• WHAT YOU NEED TO DO
Excluding any images, copy all of the lines below precisely as written.

Top of EXERCISE MATERIALS

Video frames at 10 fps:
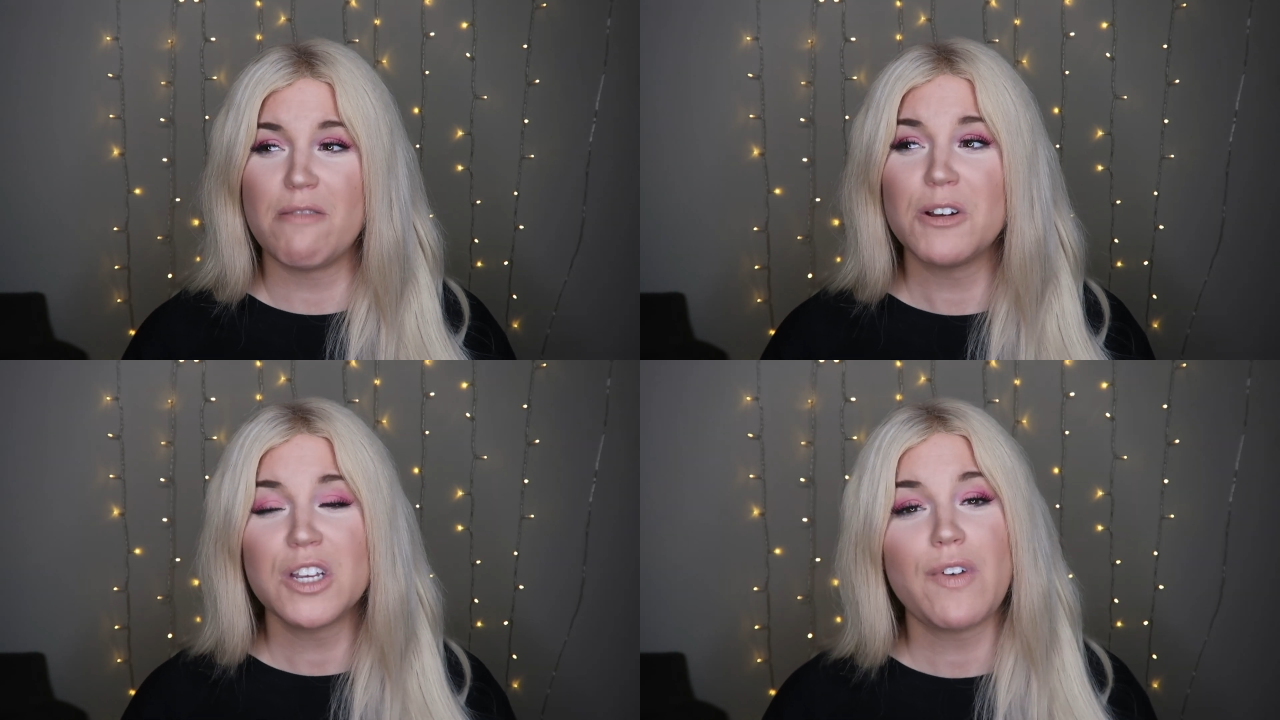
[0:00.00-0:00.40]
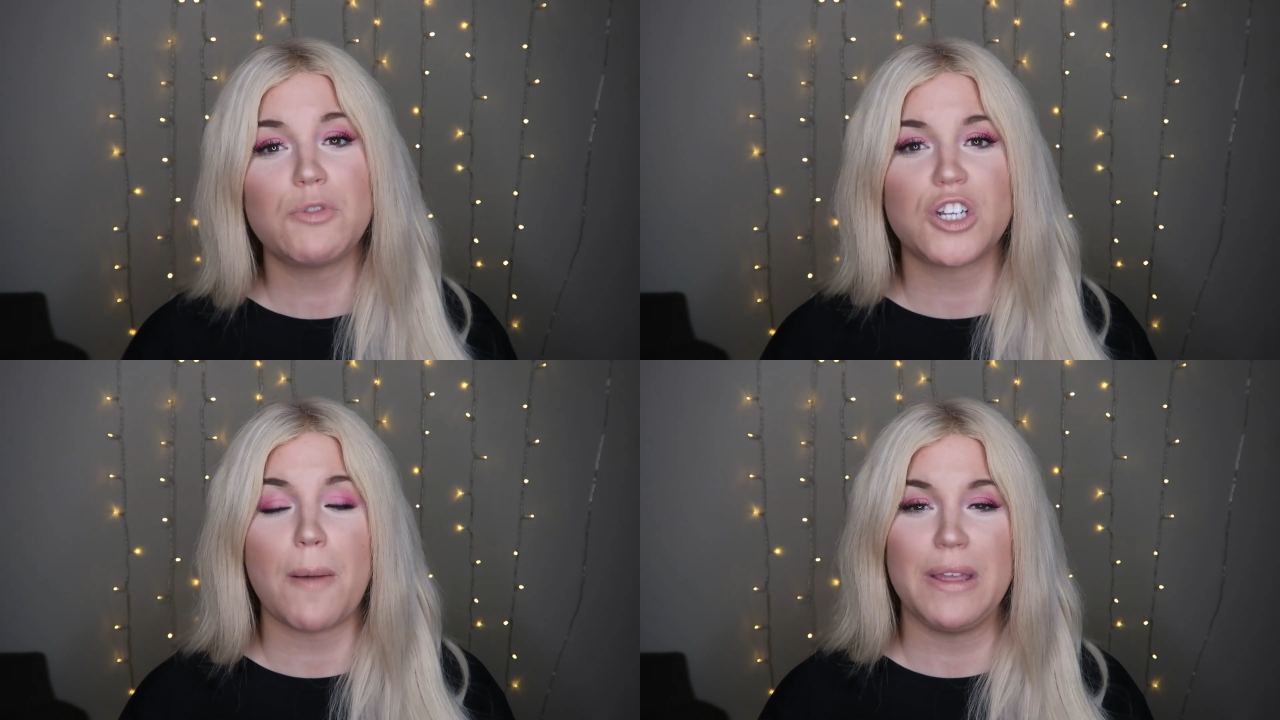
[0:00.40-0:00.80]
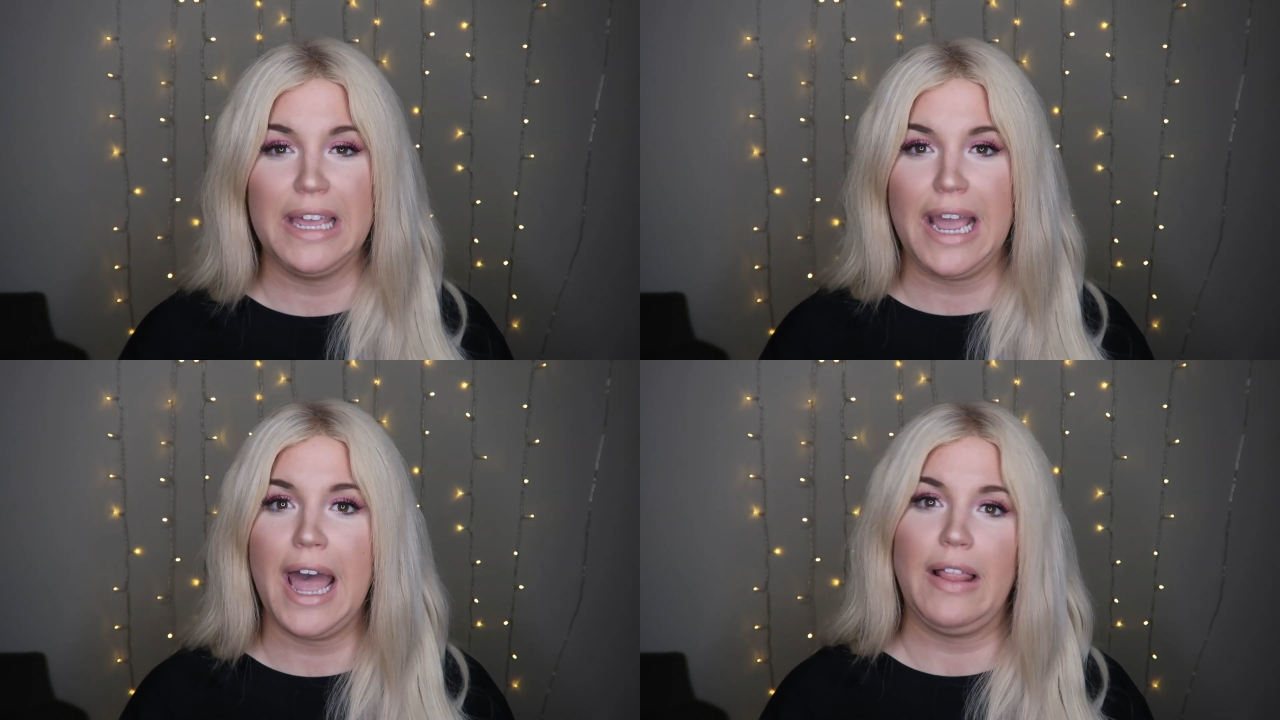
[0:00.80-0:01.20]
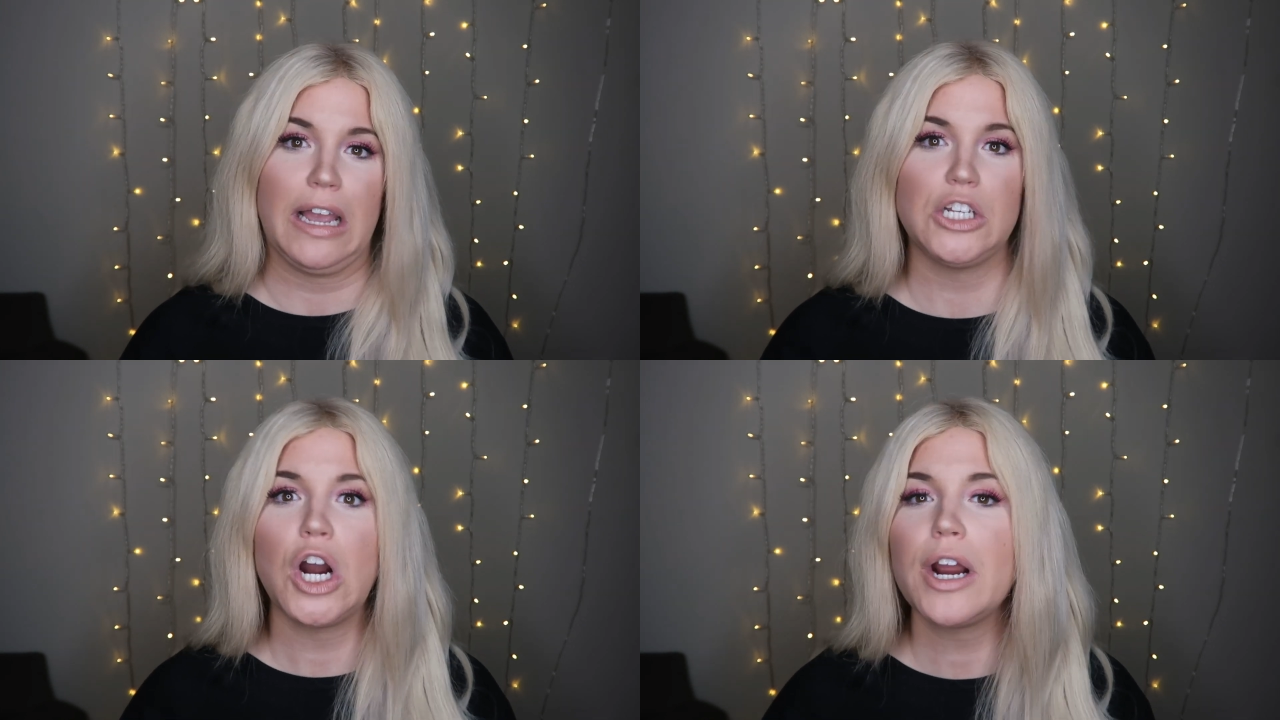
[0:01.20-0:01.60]
especially if I'm shopping like at
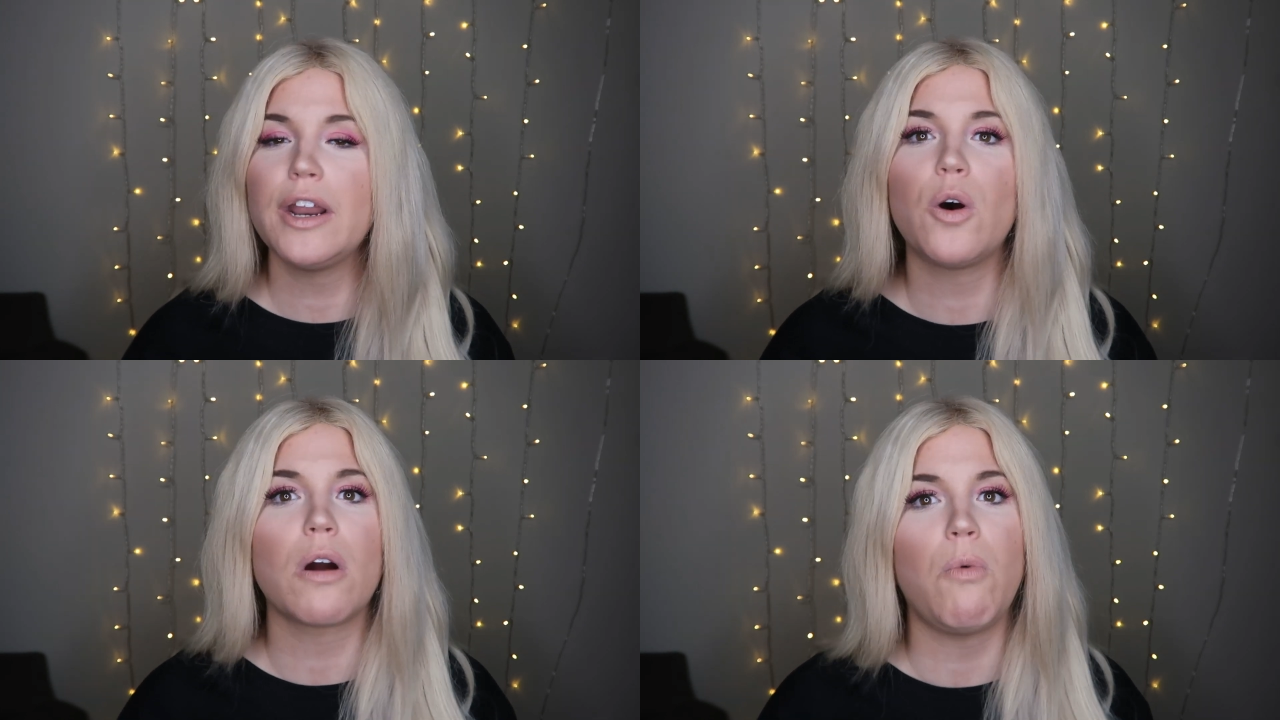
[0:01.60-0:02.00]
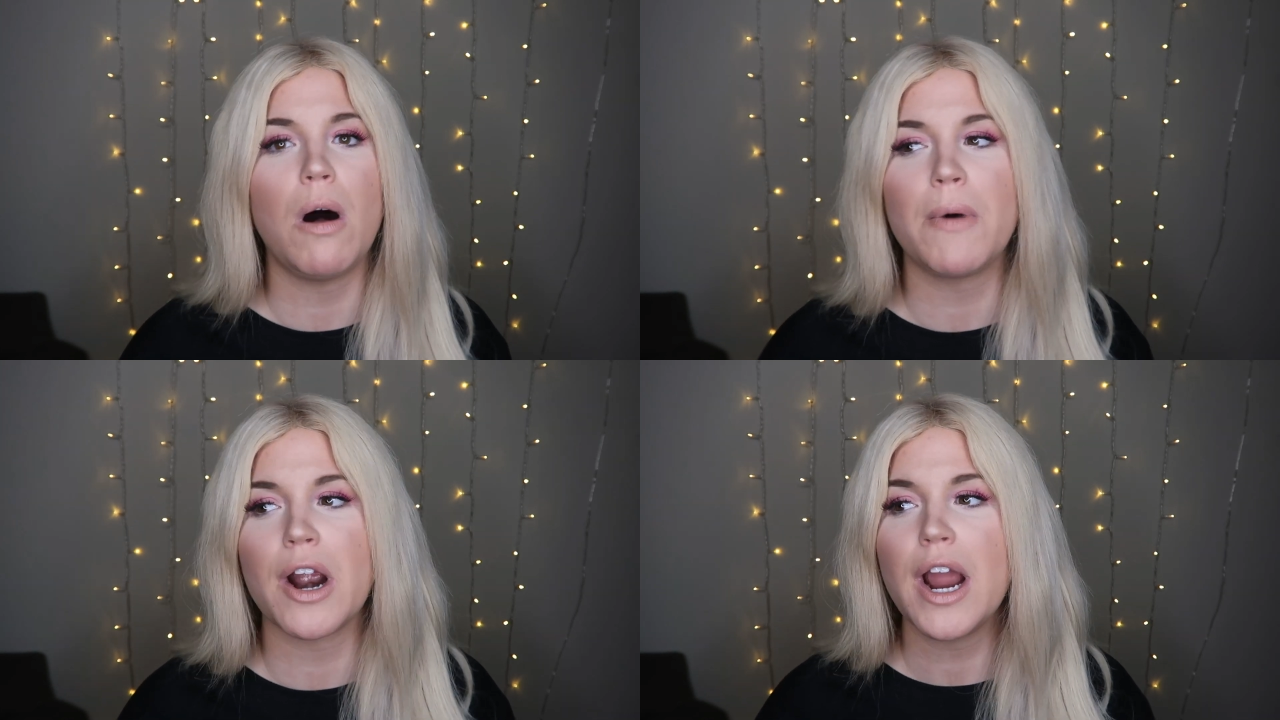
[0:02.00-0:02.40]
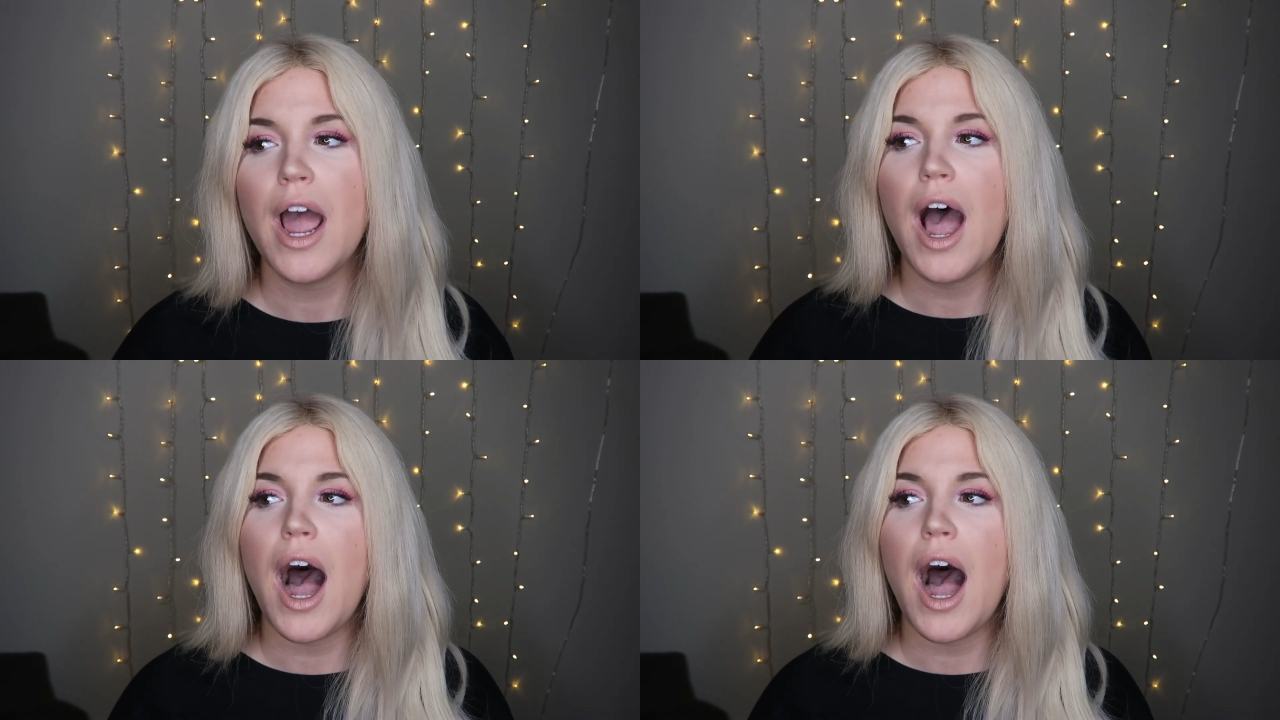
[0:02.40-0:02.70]
like a Target or a Walmart,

Bottom of EXERCISE MATERIALS

• FINISHED EXERCISE
Video frames at 10 fps:
[0:00.00-0:00.40]
[0:00.40-0:00.80]
[0:00.80-0:01.20]
[0:01.20-0:01.60]
especially if I'm shopping like at
[0:01.60-0:02.00]
[0:02.00-0:02.40]
[0:02.40-0:02.70]
like a Target or a Walmart,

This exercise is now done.